Já Giane entrou para o time nos 45 minutos do segundo tempo, com indicação de Raphael Montes. “Eu entrei bem no finalzinho, na verdade, quando já tava pra filmar. Esse personagem ficou meio em aberto. Eu acho que já pensaram em vários Vicentes, na concepção do que seria. E aí, por eu ter feito com o Rapha Montes o ‘Bom Dia, Verônica’, ele me indicou para esse. E aí o Zé, nosso diretor, também estava para trabalhar com ele faz um tempão. Foi uma confluência assim, no último momento que deu certo, alinhamos”, recordou. O ator relatou, ainda, que estava para ir embora do Brasil, mas desistiu dos planos para estar no elenco.
Os personagens e suas inspirações
Grazi Massafera, que é mãe de Sofia na vida real, uma adolescente de 11 anos, definiu sua personagem como “dedicada e sombria”. “Eu acho que é uma mãe real, não é idealizada ou romantizada como a gente tem as mães. É uma mulher que questiona a maternidade, que tem os seus defeitos, as suas qualidades… Ela queria ser mãe? Não sei. Tem ali também essa questão. Mas uma vez mãe, a gente vira leoa”, afirmou.

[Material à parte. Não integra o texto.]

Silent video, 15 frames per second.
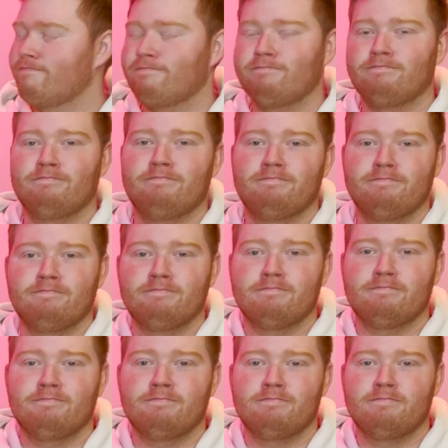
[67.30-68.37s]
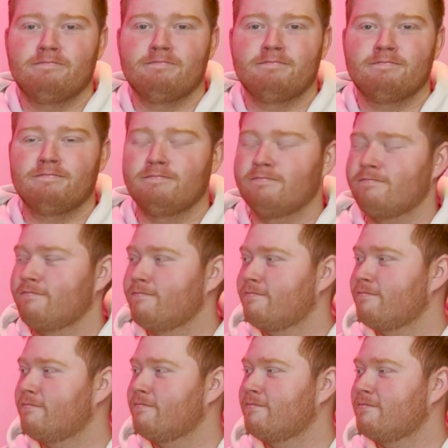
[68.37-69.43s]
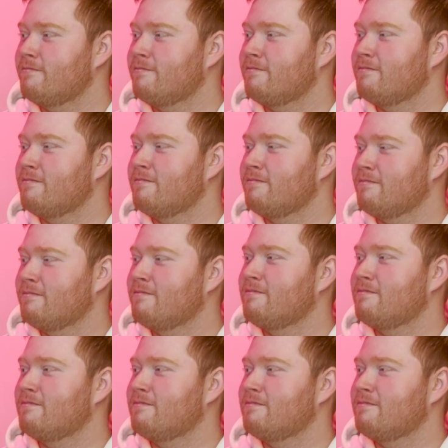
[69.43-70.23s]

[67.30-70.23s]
(not speaking)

Já Gianecchini colocou Vicente como “passivo agressivo”. “Os personagens são reais, com muitas camadas. É um filme sobre o que você oculta, sobre aparências. Nosso trabalho de ator foi bem difícil, por um lado, porque geralmente a gente faz novela e é tudo para fora. Na novela é tudo muito explícito. Esse filme é o contrário, é tudo o que é para dentro, é escondido, para dar o mistério que precisa, do thrillerzinho”, explicou.

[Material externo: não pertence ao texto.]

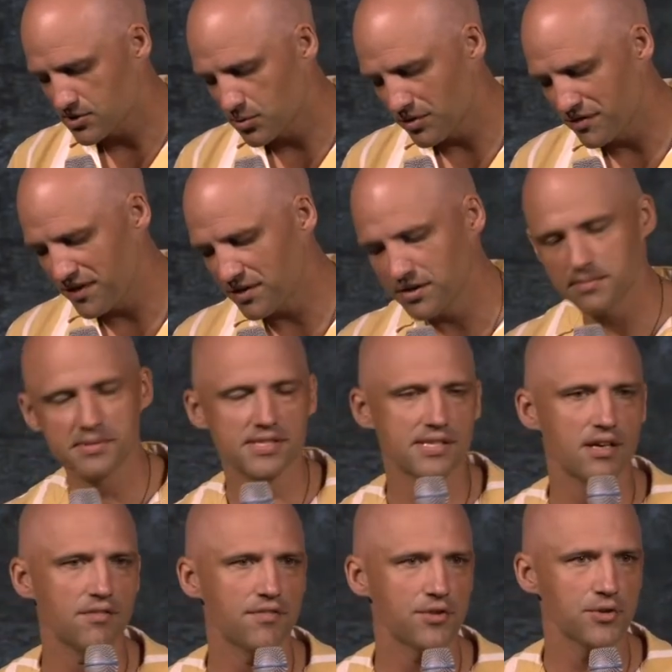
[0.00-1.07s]
revealed
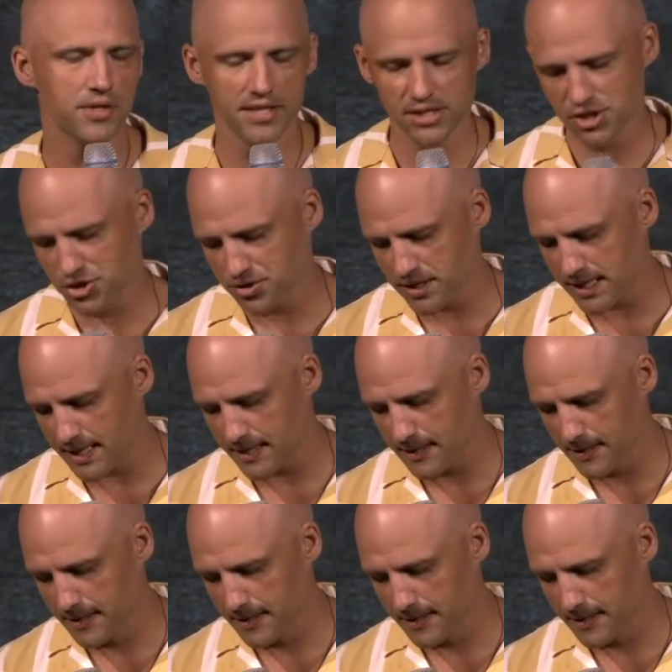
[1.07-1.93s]
himself through history.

“Por exemplo, o Vicente parece um pai fofo, ele é fofo de uma certa forma, é um cara legal, um esposo fofo à primeira leitura. Aí na segunda olhadinha, você fala: ‘Tudo bem, mas é que um pai também que faz uma coisa e serve um lanchinho pra criança nossa, que pai incrível!’. Teria que ser o normal isso, né?! O Rapha Montes faz muito isso, ele coloca elementos que são muito boas discussões, principalmente de questões atuais”, continuou.
Para os artistas, o desafio central das gravações era passar a “angústia” para o público através da tela do cinema. “No filme, a gente tem a questão do cancelamento, que é uma super questão atual. Além de todas as questões da posição do homem, da mulher, do machismo, da mãe, da maternidade romantizada, puerpério… É legal porque aborda tudo, mas com esse pano de fundo de pegar o público, prender a respiração do público, dá essa angústia”, disse o ator.

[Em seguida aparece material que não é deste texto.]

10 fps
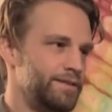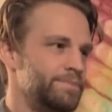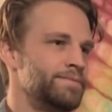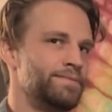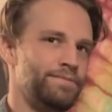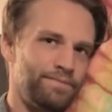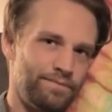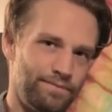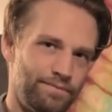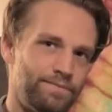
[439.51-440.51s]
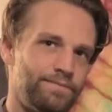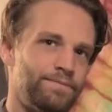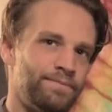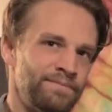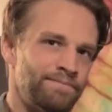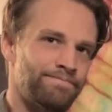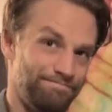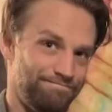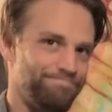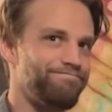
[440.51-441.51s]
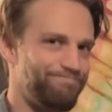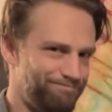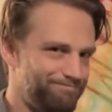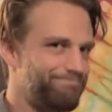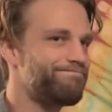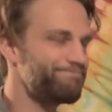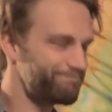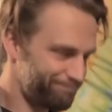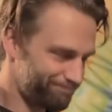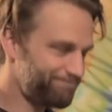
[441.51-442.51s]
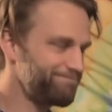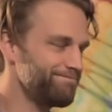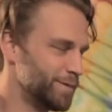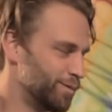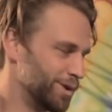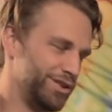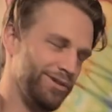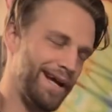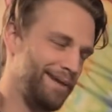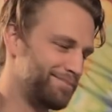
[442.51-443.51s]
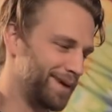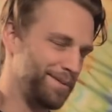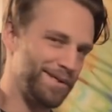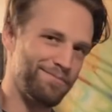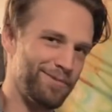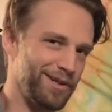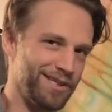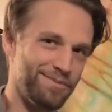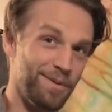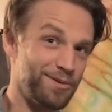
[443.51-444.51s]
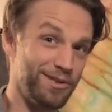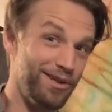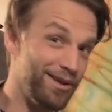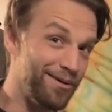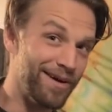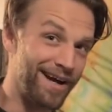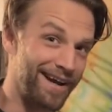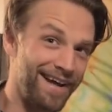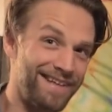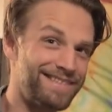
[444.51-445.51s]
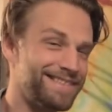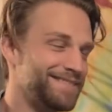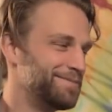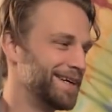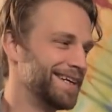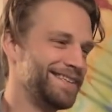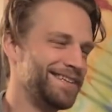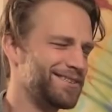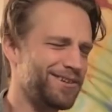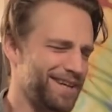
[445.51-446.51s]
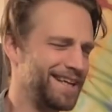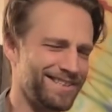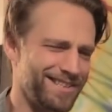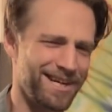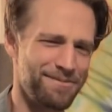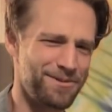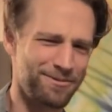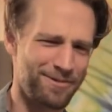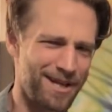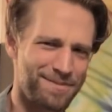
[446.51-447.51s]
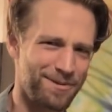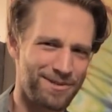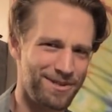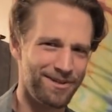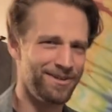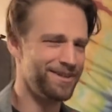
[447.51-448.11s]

Do you sketch on the actual canvas you're painting on? So which you're not probably really supposed to do, I guess. Yeah, I there's know. all kinds of shit I'm doing we're not supposed to do.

“E o Zé cria um clima perturbador nas relações. Justamente por essa interpretação que estimula muito a gente como ator. Isso deixa gritante na tela do cinema e é perturbador pra gente que faz”, concordou Grazi. “A gente não sabia direito o que a gente fez, porque é diferente do que você faz na televisão, que você estuda direitinho. Lá, o Zé desconstruía muito a gente. A ideia era muito isso, tem uma pegada diferente, tirava a gente da zona de conforto e também da nossa segurança, isso era legal”, completou Gianecchini.
Enquanto Bruno Rocha viu inspiração de “Big Little Lies” e “Desperate Housewives” na trama, eles citaram filmes como “O Bebê de Rosemary”, “A mão que Balança o Berço”, “Sexta-feira 13”, “O Sexto Sentido”, e “Os Outros”.
“Eu queria que fosse um filme tipo ‘O Sexto Sentido’, pra mim é uma grande referência. Que é um filme que você assiste, depois você vai querer assistir de novo, agora sabendo do que é. E aí, você ressignifica o filme inteiro quando assiste de novo. ‘Uma Família Feliz’ é assim. Quando você chega no final, depois vale a pena assistir de novo, agora com esse olhar. Tendo as informações que não tinha antes. Você vai ver que já tinham vários elementos que contavam um pouquinho da história, do desfecho”, explicou Giane.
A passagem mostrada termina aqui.